TASK PROMPT:
Reproduce exactly the line with "[0.40-0.50s]" and every line that follows it below, up to and including the last one. Do not include pictures or anything else.

Segment Start: INPUT DATA

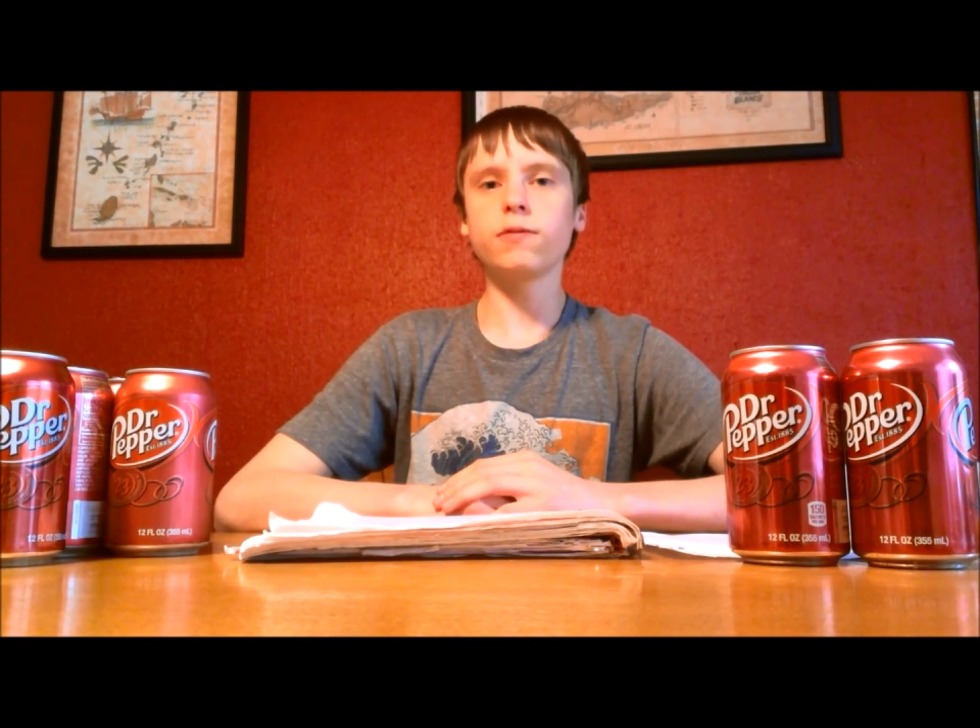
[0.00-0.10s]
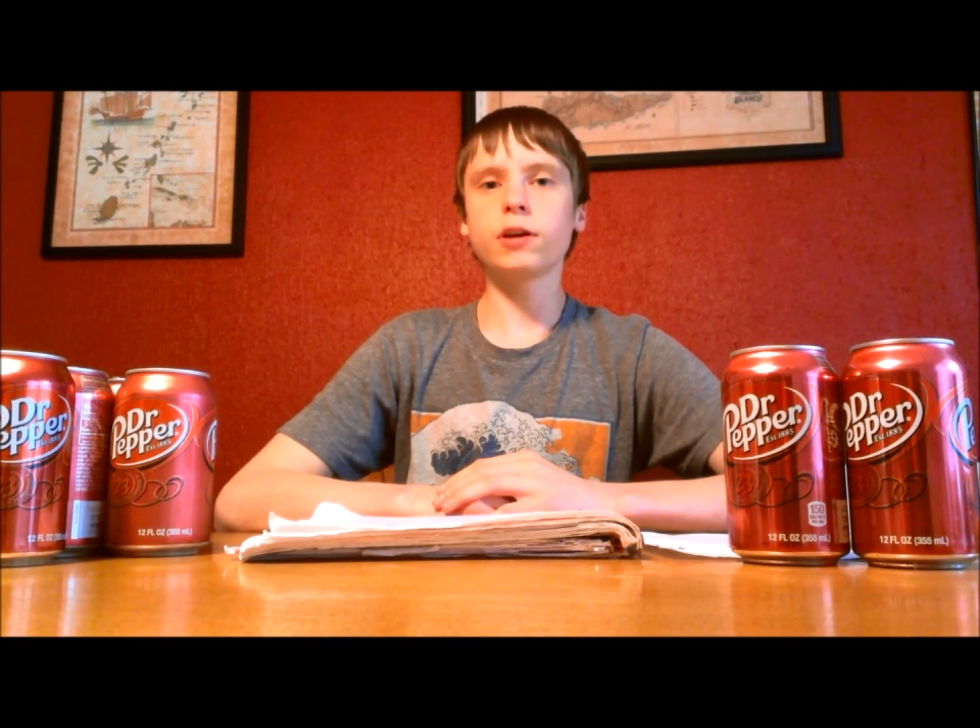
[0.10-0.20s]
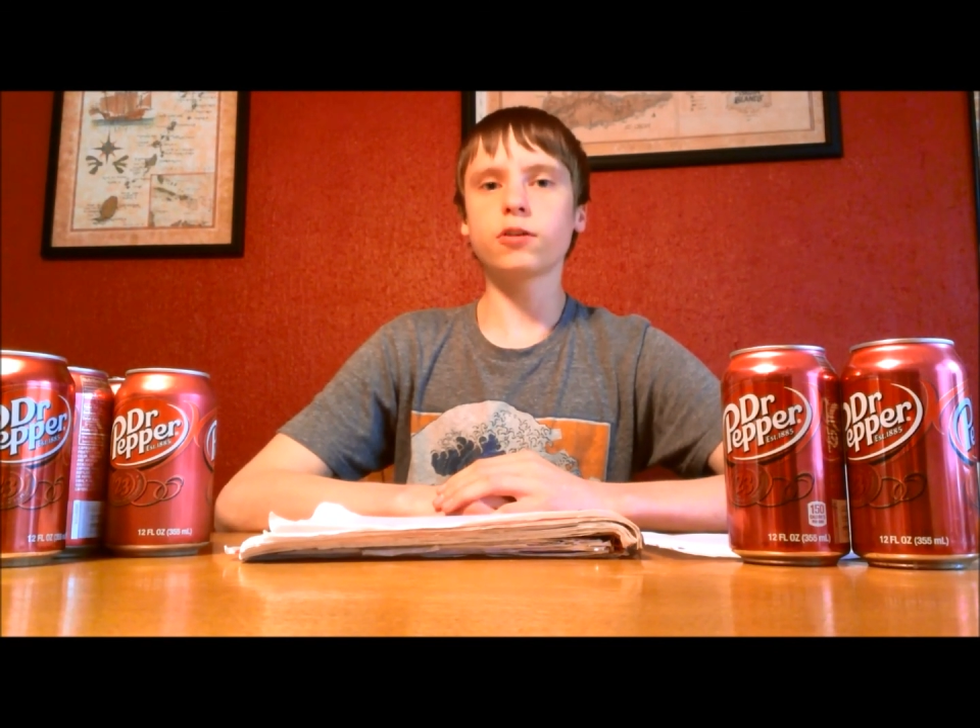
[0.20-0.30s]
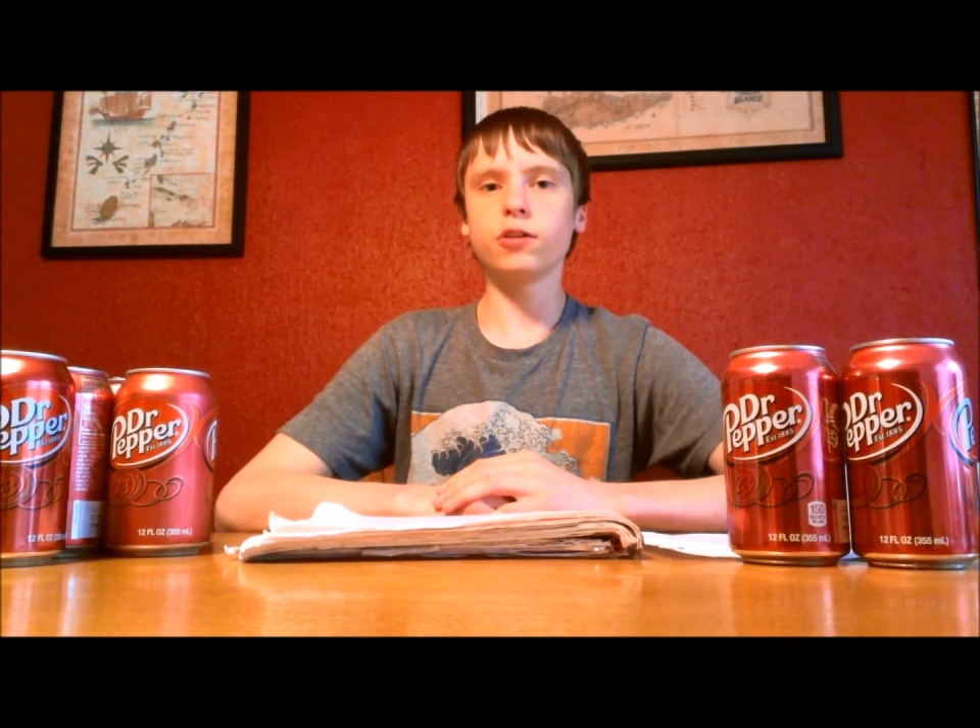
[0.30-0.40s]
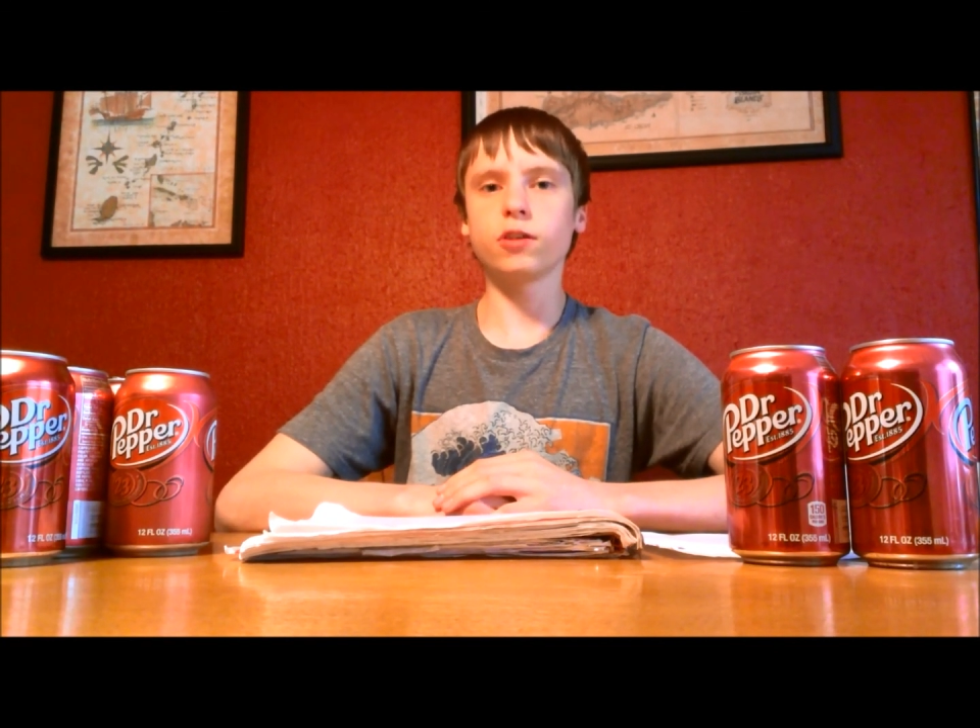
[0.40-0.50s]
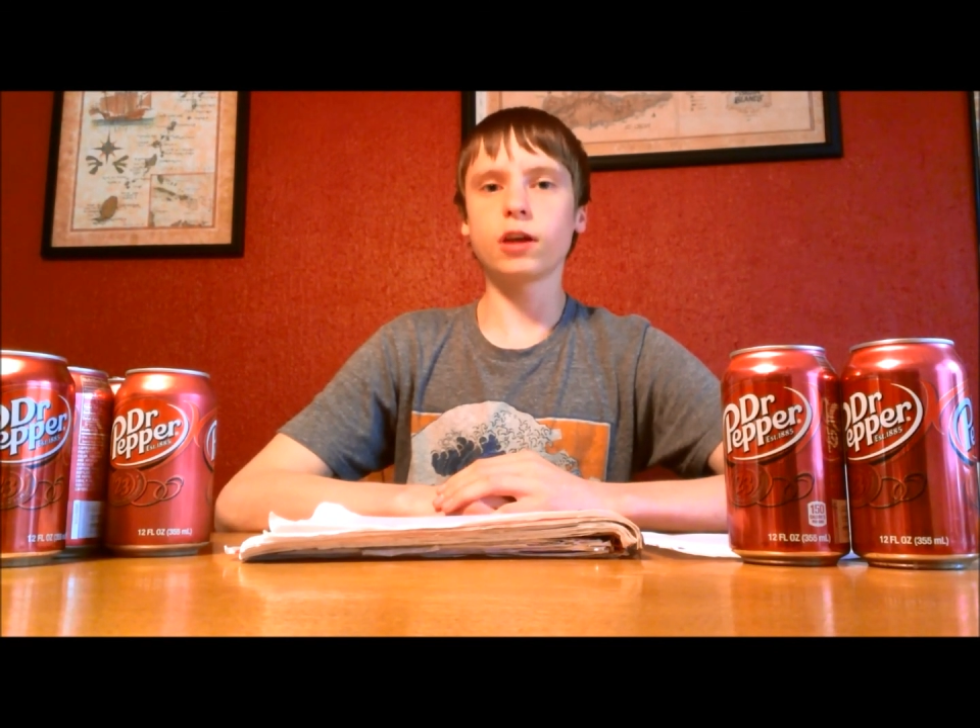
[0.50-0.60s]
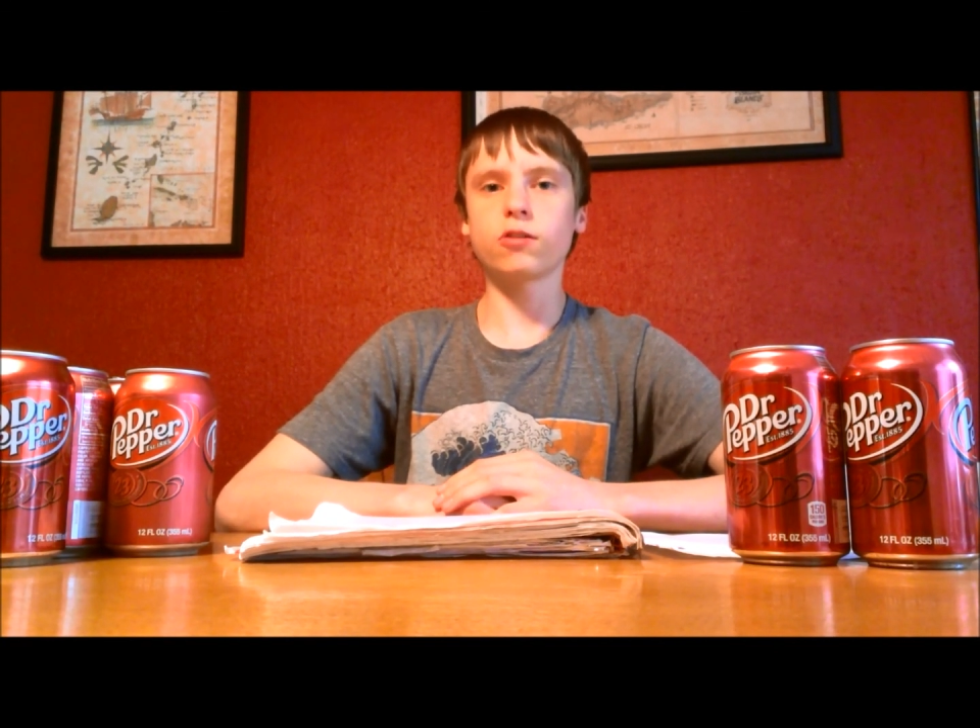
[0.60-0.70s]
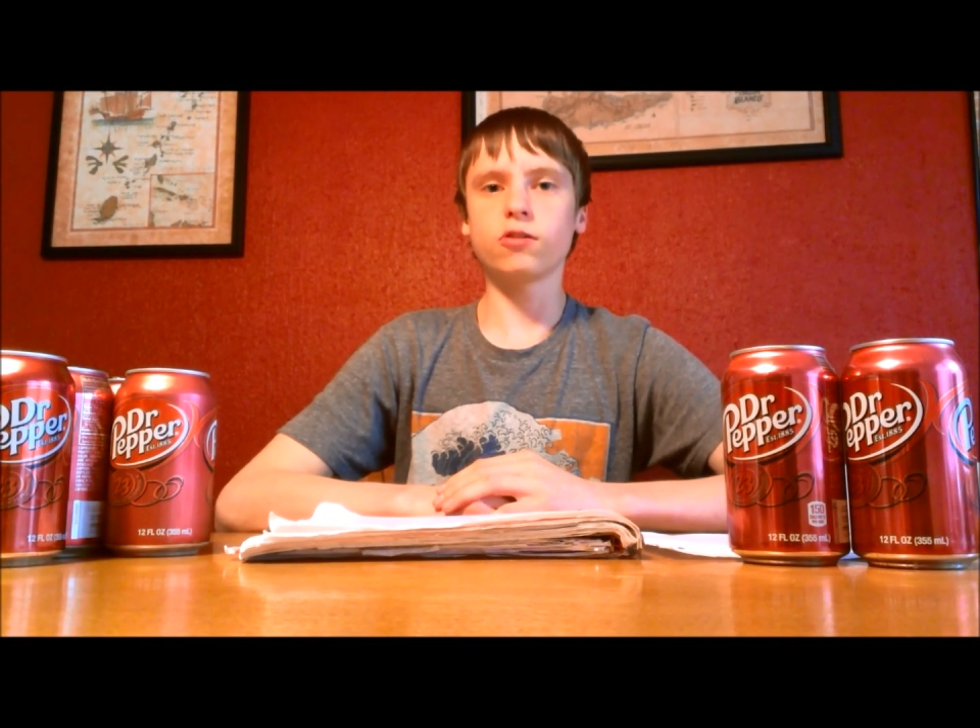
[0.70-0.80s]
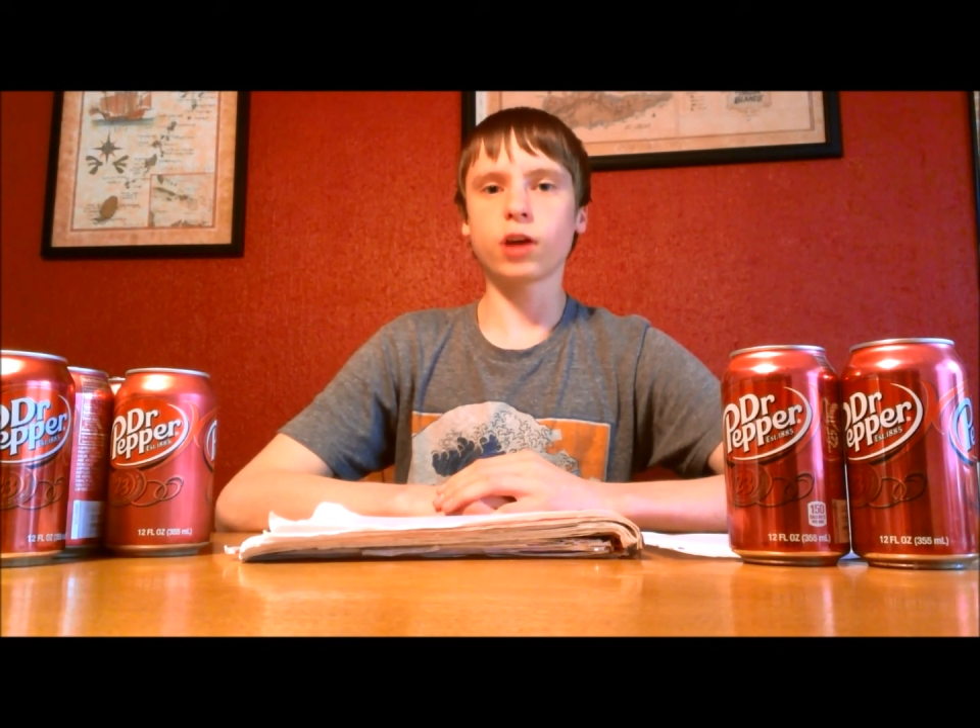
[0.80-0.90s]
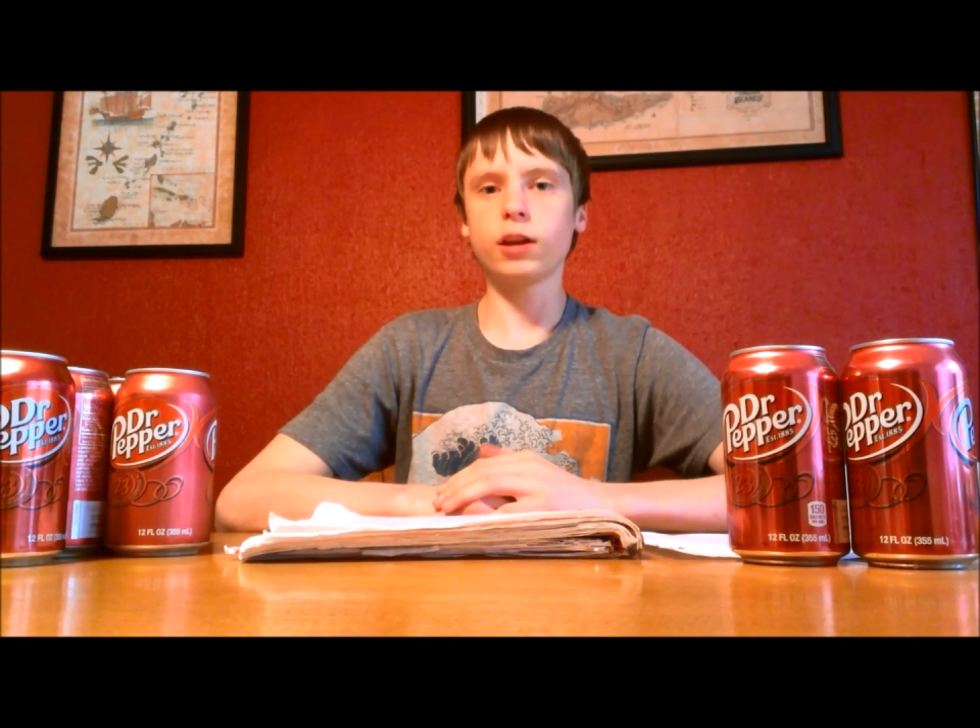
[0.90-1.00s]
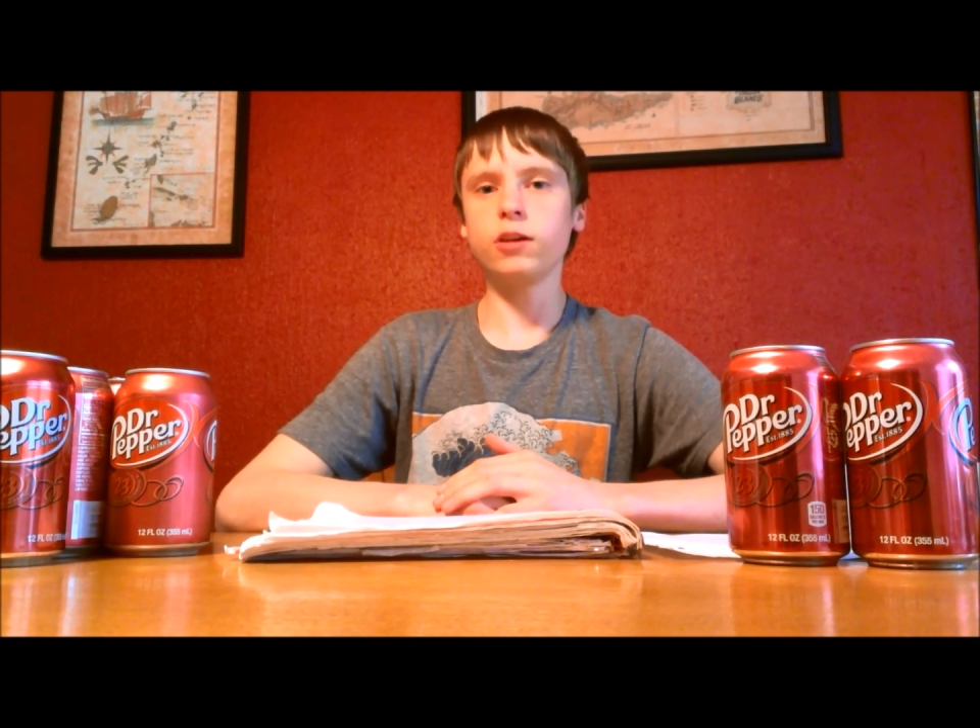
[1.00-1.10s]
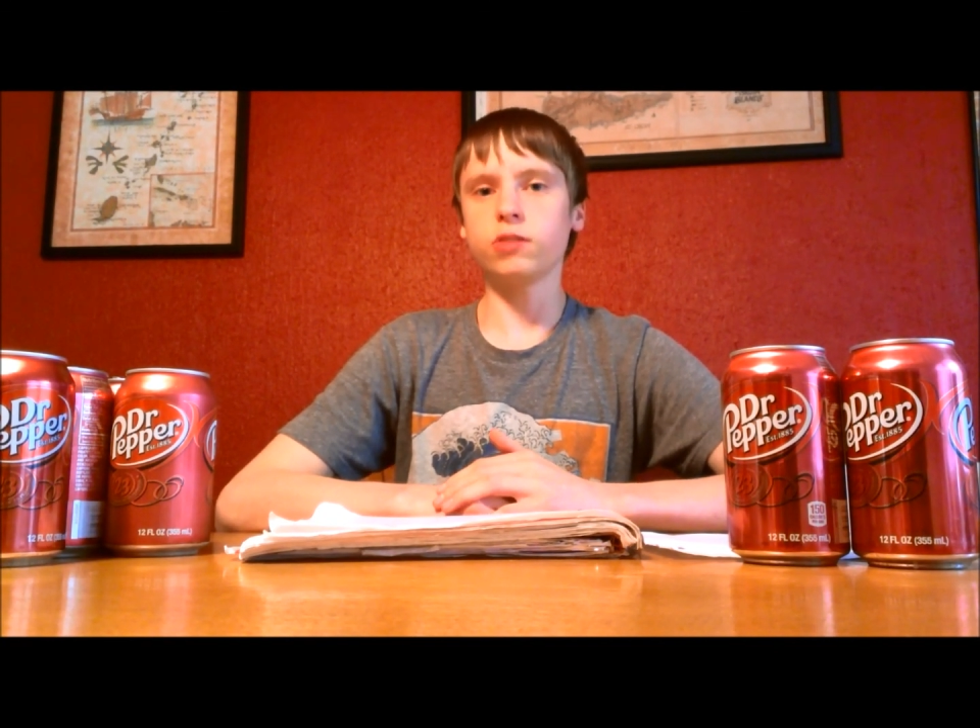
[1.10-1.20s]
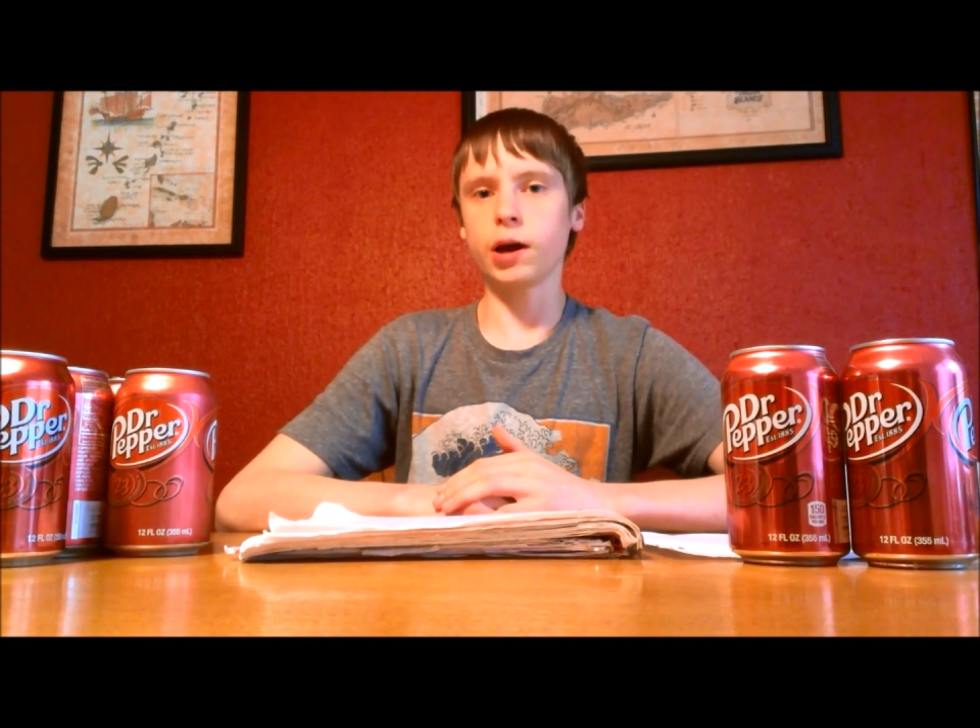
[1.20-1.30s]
victories against the Chinese,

Segment End: INPUT DATA

SOLUTION BELOW:
[0.40-0.50s]
[0.50-0.60s]
[0.60-0.70s]
[0.70-0.80s]
[0.80-0.90s]
[0.90-1.00s]
[1.00-1.10s]
[1.10-1.20s]
[1.20-1.30s]
victories against the Chinese,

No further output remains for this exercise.